Pentanoic acid (say PA) is a weak monobasic acid and it reacts with NaOH as follows-

CH₃CH₂CH₂CH₂COOH + NaOH → CH₃CH₂CH₂CH₂COONa + H₂O

Given, pKa = 4.84

Or, -log K_a = 4.84

Or, K_a = 10^(-4.84)

∴ K_a = 1.4 × 10^-5

(A) Determination of end point:

Total conc. (mmol) of PA before addition of NaOH = 25 × 0.0685 = 1.7125 mmol

At the end point mmol of pentanoic acid must be equal to the mmol of NaOH

So,          x × 0.05 mmol = 1.7125 mmol

Therefore, x = 34.25 mL

Thus, on addition of 34.25 mL of 0.05 M NaOH solution end point will come.

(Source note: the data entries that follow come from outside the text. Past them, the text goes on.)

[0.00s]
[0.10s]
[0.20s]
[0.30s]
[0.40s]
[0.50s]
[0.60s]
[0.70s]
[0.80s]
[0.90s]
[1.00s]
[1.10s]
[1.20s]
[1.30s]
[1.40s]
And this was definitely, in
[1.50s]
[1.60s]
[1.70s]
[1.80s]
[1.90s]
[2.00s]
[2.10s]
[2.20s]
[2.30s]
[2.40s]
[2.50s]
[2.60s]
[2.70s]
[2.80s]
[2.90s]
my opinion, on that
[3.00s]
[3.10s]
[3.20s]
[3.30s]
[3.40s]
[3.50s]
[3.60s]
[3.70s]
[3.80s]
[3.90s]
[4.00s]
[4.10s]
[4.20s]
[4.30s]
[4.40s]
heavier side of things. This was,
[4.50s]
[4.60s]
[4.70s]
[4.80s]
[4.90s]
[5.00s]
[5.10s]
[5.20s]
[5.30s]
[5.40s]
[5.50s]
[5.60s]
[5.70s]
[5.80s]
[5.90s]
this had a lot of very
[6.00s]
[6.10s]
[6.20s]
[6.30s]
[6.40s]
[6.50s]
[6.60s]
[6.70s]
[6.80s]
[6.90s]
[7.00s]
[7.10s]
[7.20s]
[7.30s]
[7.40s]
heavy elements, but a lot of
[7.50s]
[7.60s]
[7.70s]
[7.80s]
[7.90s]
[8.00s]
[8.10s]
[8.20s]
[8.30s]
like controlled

(B) The dissociation of pentanoic acid occurs as follows:

CH₃CH₂CH₂CH₂COOH → CH₃CH₂CH₂CH₂COO^- + H⁺

(a) Addition of 0.00 mL of NaOH

When there will no trace of NaOH and pH will be determined only from dissociation of weak acid and concentration of acid is given C_a = 0.0685 M

We know that conc. of [H⁺] = √(K_a × C_a) = √{(1.4×10^-5)×(0.0685)} = 0.00097

pH = -log [H⁺] = -log (0.00097) = 3.01

∴ pH = 3.01

(b) Addition of 5.00 mL of NaOH

Total conc. of NaOH = 5.0 × 0.05 M = 0.25 M

Total conc. PA before addition of NaOH = 25 × 0.0685 M = 1.7125 M

Since conc. of PA is much higher than NaOH the mixture will behave as a buffer solution.

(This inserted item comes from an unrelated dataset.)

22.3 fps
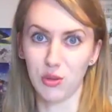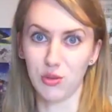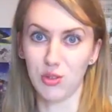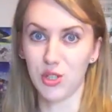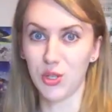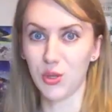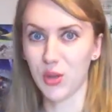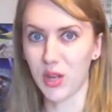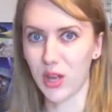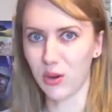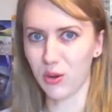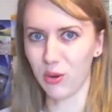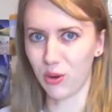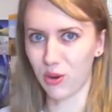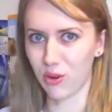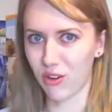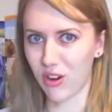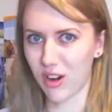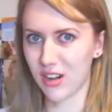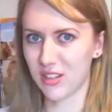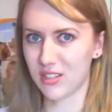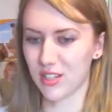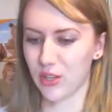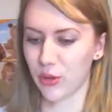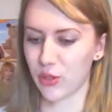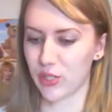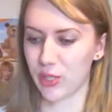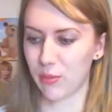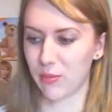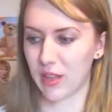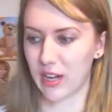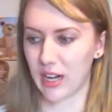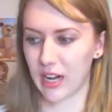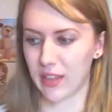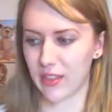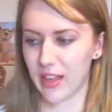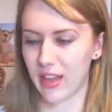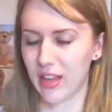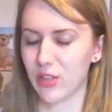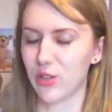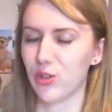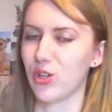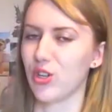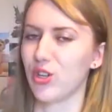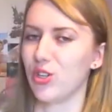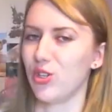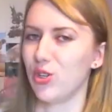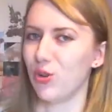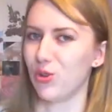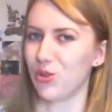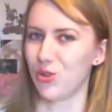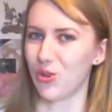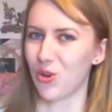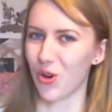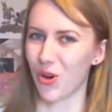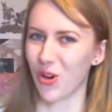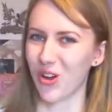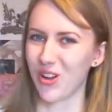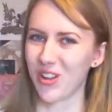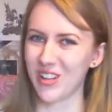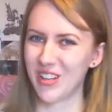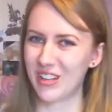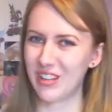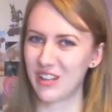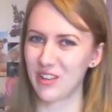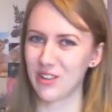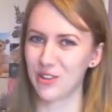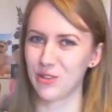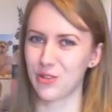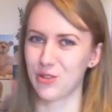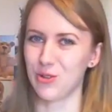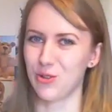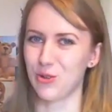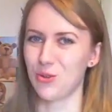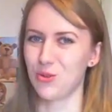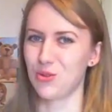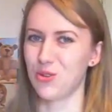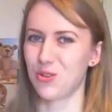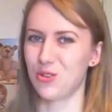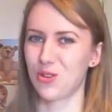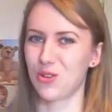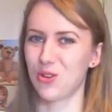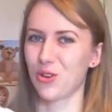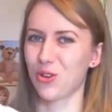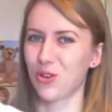do judo or karate or something like that, you can use your suit as a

pH of this mixture can be calculated from Henderson’s equation

pH = pK_a + log {[salt]/[acid]}

[salt] = 0.25 / (25+5) = 0.25 / 30 M

[acid] = (1.7825-0.25) / (25+5) = 1.4625 / 30 M

pH = 4.84 + log [0.25/30] / [1.4625/30] = 4.84 – 0.76 = 4.08

∴ pH = 4.08

(c) Addition of 15.00 mL of NaOH

Total conc. of NaOH = 15.0 × 0.05 M = 0.75 M

Total conc. PA before addition of NaOH = 25 × 0.0685 M = 1.7125 M

Since conc. of PA is much higher than NaOH the mixture will behave as a buffer solution.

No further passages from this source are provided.